-- Dataset follows --

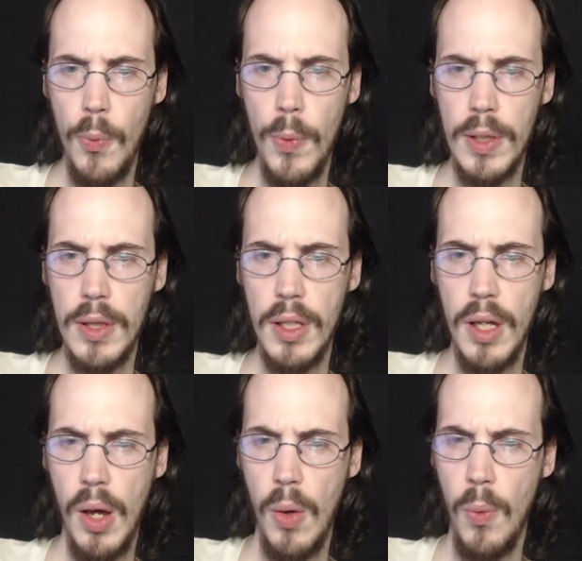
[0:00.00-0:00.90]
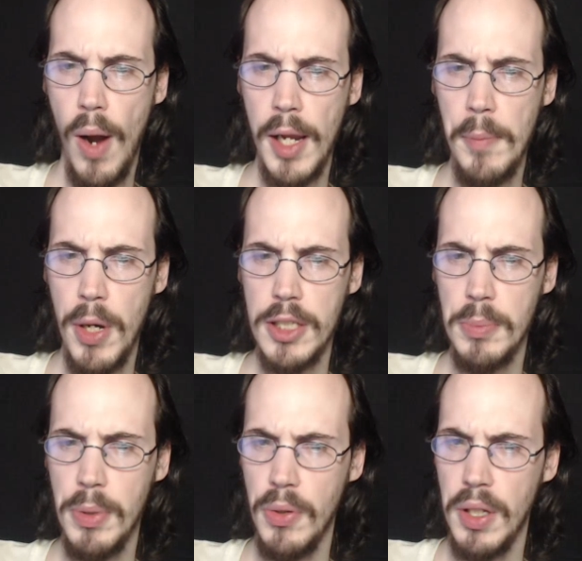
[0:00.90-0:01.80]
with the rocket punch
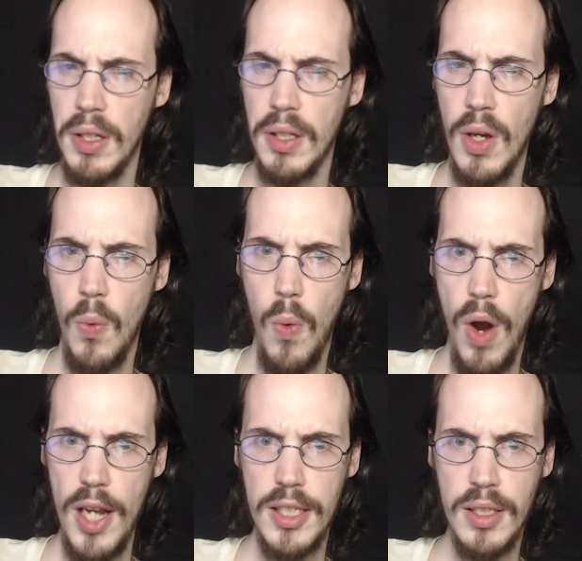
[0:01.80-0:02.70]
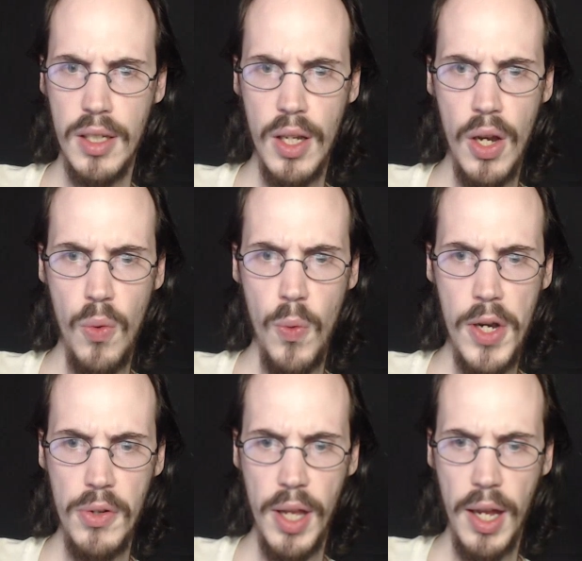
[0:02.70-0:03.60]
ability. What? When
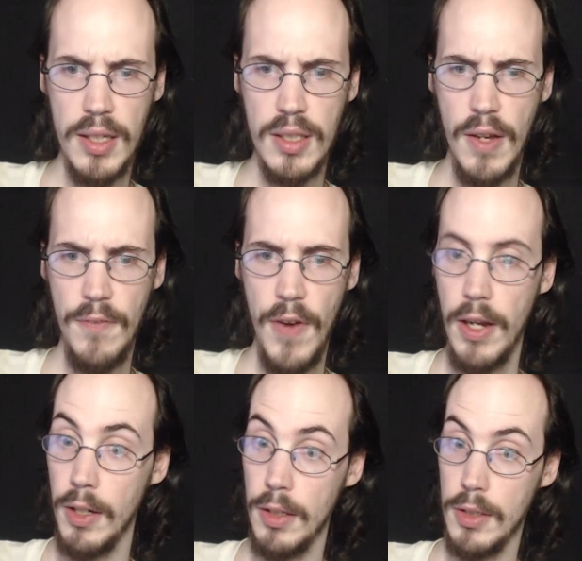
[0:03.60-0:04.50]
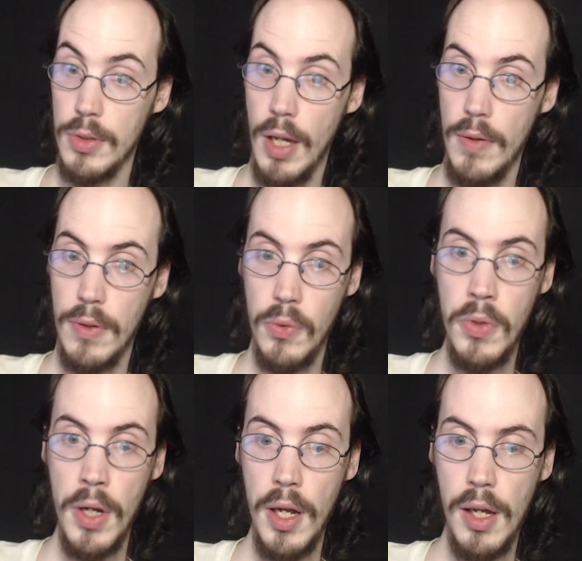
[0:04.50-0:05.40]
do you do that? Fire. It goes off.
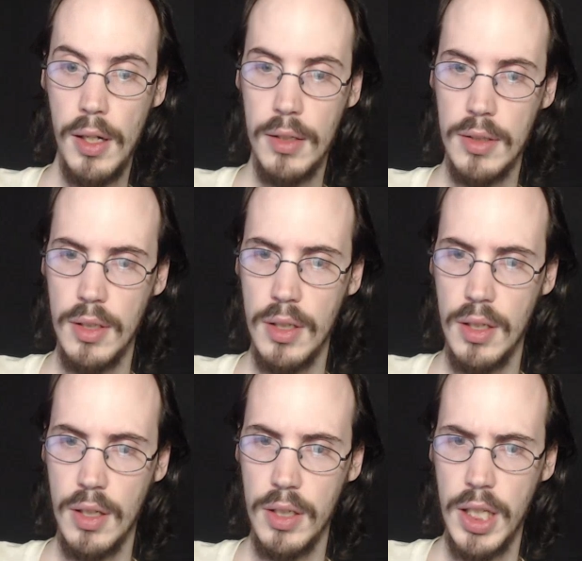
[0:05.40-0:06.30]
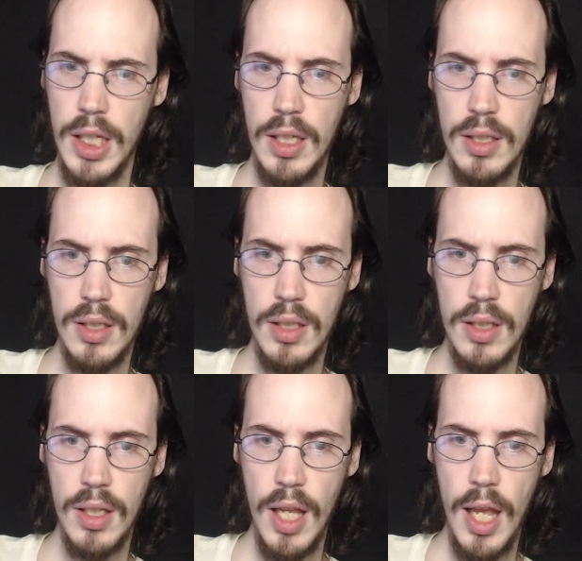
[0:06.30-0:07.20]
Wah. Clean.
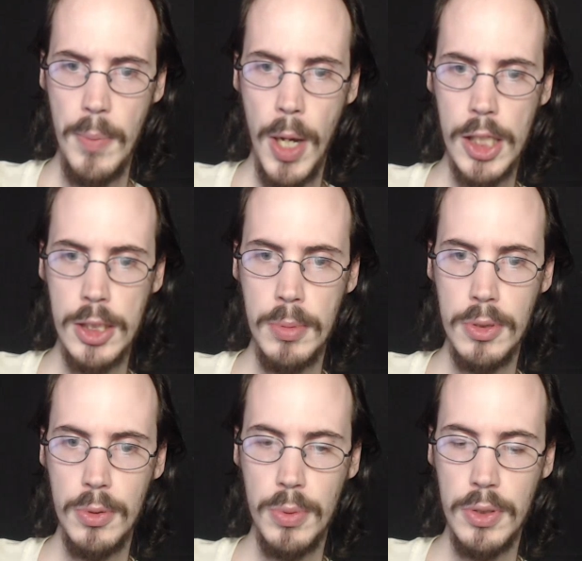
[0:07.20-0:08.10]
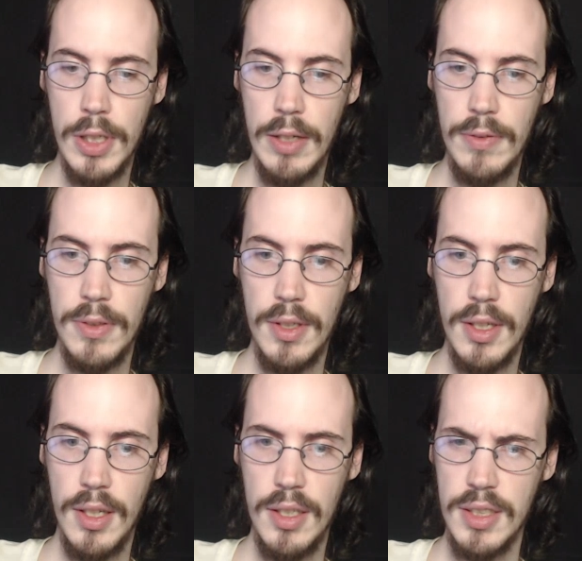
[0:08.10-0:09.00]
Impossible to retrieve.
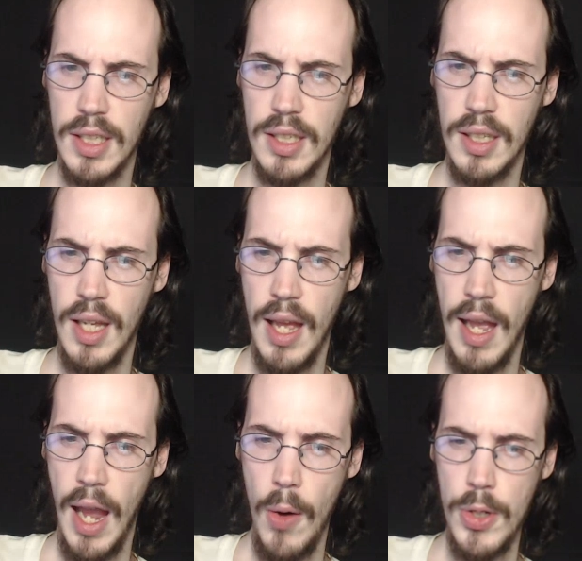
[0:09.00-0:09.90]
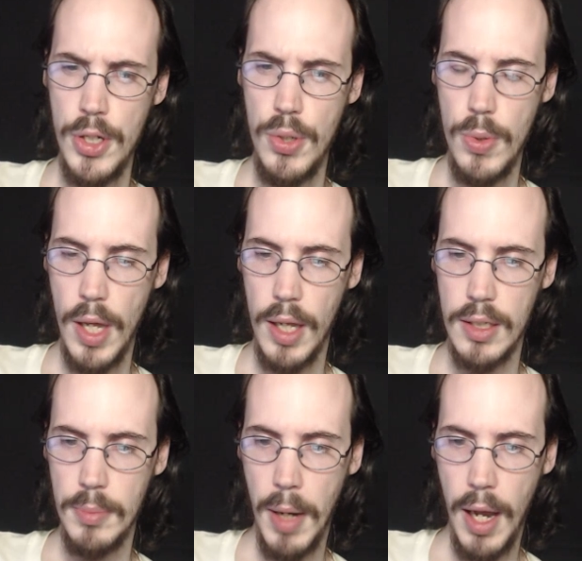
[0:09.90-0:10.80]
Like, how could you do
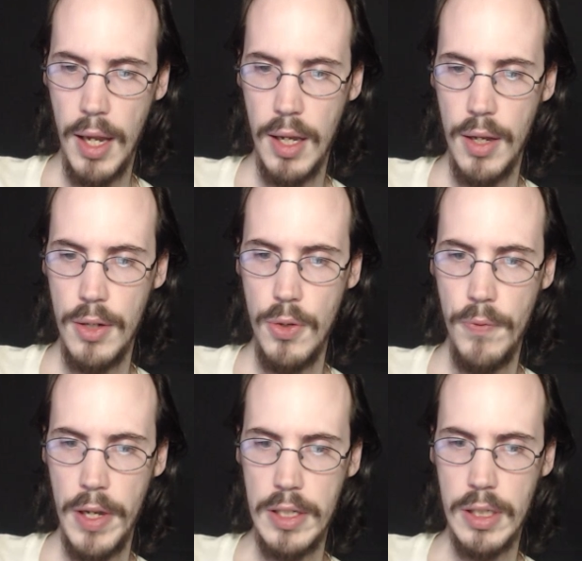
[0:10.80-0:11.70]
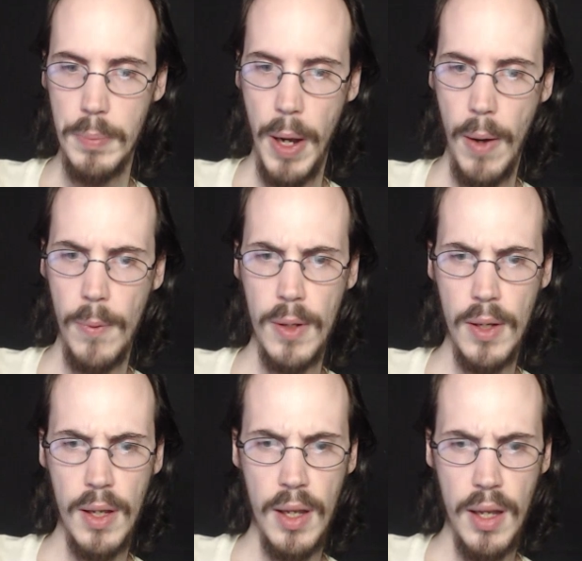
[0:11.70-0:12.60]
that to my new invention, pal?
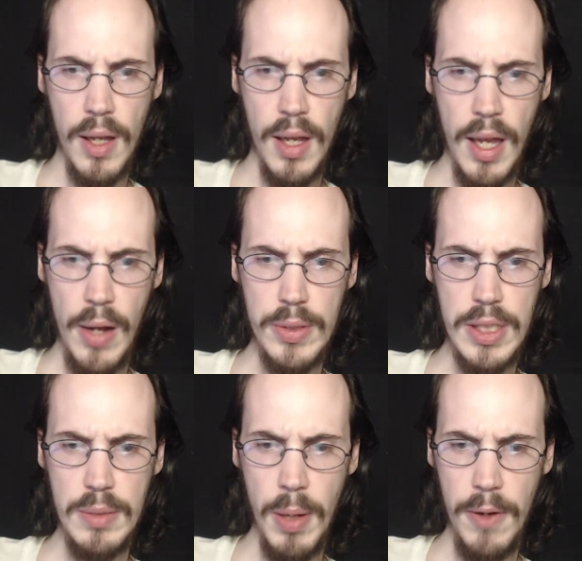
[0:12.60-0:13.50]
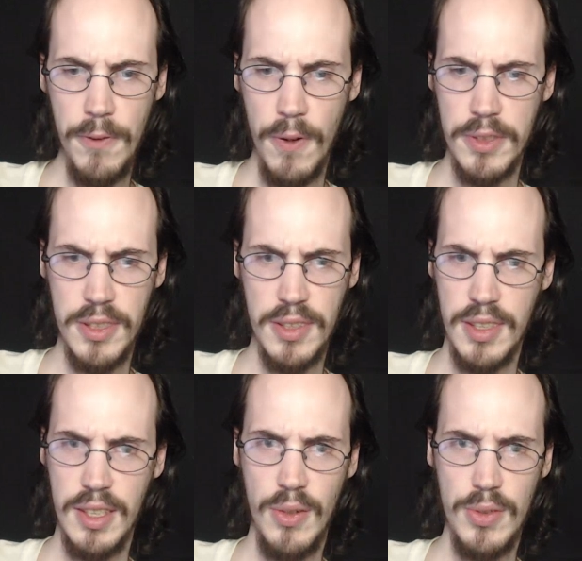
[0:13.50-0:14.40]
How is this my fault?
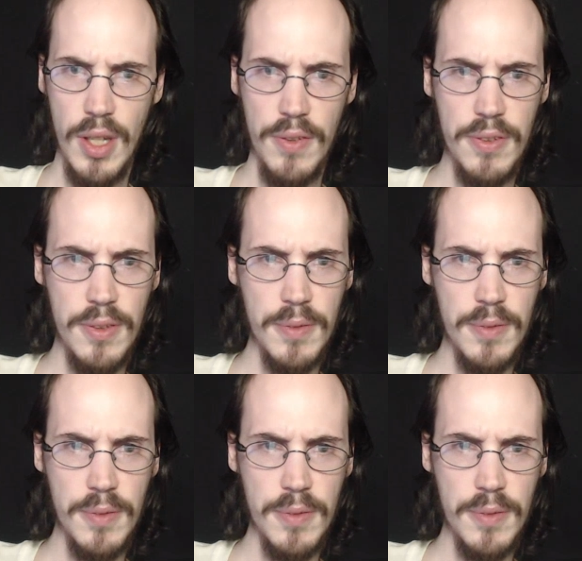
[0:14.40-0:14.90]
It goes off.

-- Dataset concluded --

### Task directions:
Could you set down the records above exactly, skipping any picture?

### Your solution:
[0:00.00-0:00.90]
[0:00.90-0:01.80]
with the rocket punch
[0:01.80-0:02.70]
[0:02.70-0:03.60]
ability. What? When
[0:03.60-0:04.50]
[0:04.50-0:05.40]
do you do that? Fire. It goes off.
[0:05.40-0:06.30]
[0:06.30-0:07.20]
Wah. Clean.
[0:07.20-0:08.10]
[0:08.10-0:09.00]
Impossible to retrieve.
[0:09.00-0:09.90]
[0:09.90-0:10.80]
Like, how could you do
[0:10.80-0:11.70]
[0:11.70-0:12.60]
that to my new invention, pal?
[0:12.60-0:13.50]
[0:13.50-0:14.40]
How is this my fault?
[0:14.40-0:14.90]
It goes off.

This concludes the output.